> [About this exercise]:
This calls for a verbatim copy of all the data, with no images carried over.

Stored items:
◆ ◆ ◆ ◆

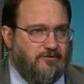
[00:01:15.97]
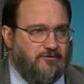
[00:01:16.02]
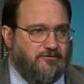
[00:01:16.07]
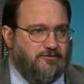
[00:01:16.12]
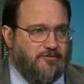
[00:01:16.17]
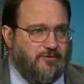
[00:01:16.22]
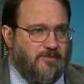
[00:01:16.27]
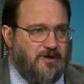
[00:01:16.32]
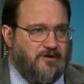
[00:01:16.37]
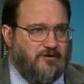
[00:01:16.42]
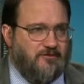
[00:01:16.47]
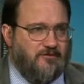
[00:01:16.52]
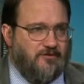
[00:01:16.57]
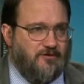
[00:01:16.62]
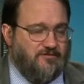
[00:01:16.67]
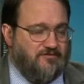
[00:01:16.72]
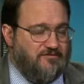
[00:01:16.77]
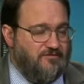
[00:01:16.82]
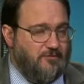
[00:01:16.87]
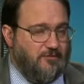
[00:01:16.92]
tremendously
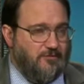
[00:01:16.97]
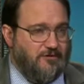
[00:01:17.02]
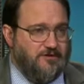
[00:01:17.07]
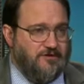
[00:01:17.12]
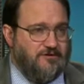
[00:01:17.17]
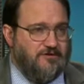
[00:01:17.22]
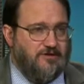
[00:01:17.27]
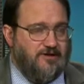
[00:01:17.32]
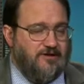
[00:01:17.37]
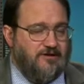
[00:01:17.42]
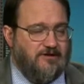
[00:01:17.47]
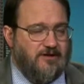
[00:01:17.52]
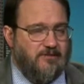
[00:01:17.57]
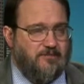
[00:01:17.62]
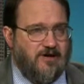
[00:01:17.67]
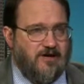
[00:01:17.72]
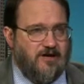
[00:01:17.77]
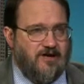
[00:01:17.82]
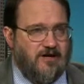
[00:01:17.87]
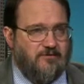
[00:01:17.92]
foolish that
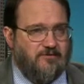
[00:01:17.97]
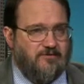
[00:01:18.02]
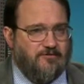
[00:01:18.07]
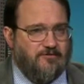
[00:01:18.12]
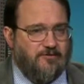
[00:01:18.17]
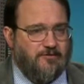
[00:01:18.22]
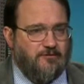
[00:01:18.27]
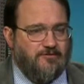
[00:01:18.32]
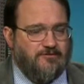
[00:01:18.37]
may come through.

◆ ◆ ◆ ◆

> [Response]:
[00:01:15.97]
[00:01:16.02]
[00:01:16.07]
[00:01:16.12]
[00:01:16.17]
[00:01:16.22]
[00:01:16.27]
[00:01:16.32]
[00:01:16.37]
[00:01:16.42]
[00:01:16.47]
[00:01:16.52]
[00:01:16.57]
[00:01:16.62]
[00:01:16.67]
[00:01:16.72]
[00:01:16.77]
[00:01:16.82]
[00:01:16.87]
[00:01:16.92]
tremendously
[00:01:16.97]
[00:01:17.02]
[00:01:17.07]
[00:01:17.12]
[00:01:17.17]
[00:01:17.22]
[00:01:17.27]
[00:01:17.32]
[00:01:17.37]
[00:01:17.42]
[00:01:17.47]
[00:01:17.52]
[00:01:17.57]
[00:01:17.62]
[00:01:17.67]
[00:01:17.72]
[00:01:17.77]
[00:01:17.82]
[00:01:17.87]
[00:01:17.92]
foolish that
[00:01:17.97]
[00:01:18.02]
[00:01:18.07]
[00:01:18.12]
[00:01:18.17]
[00:01:18.22]
[00:01:18.27]
[00:01:18.32]
[00:01:18.37]
may come through.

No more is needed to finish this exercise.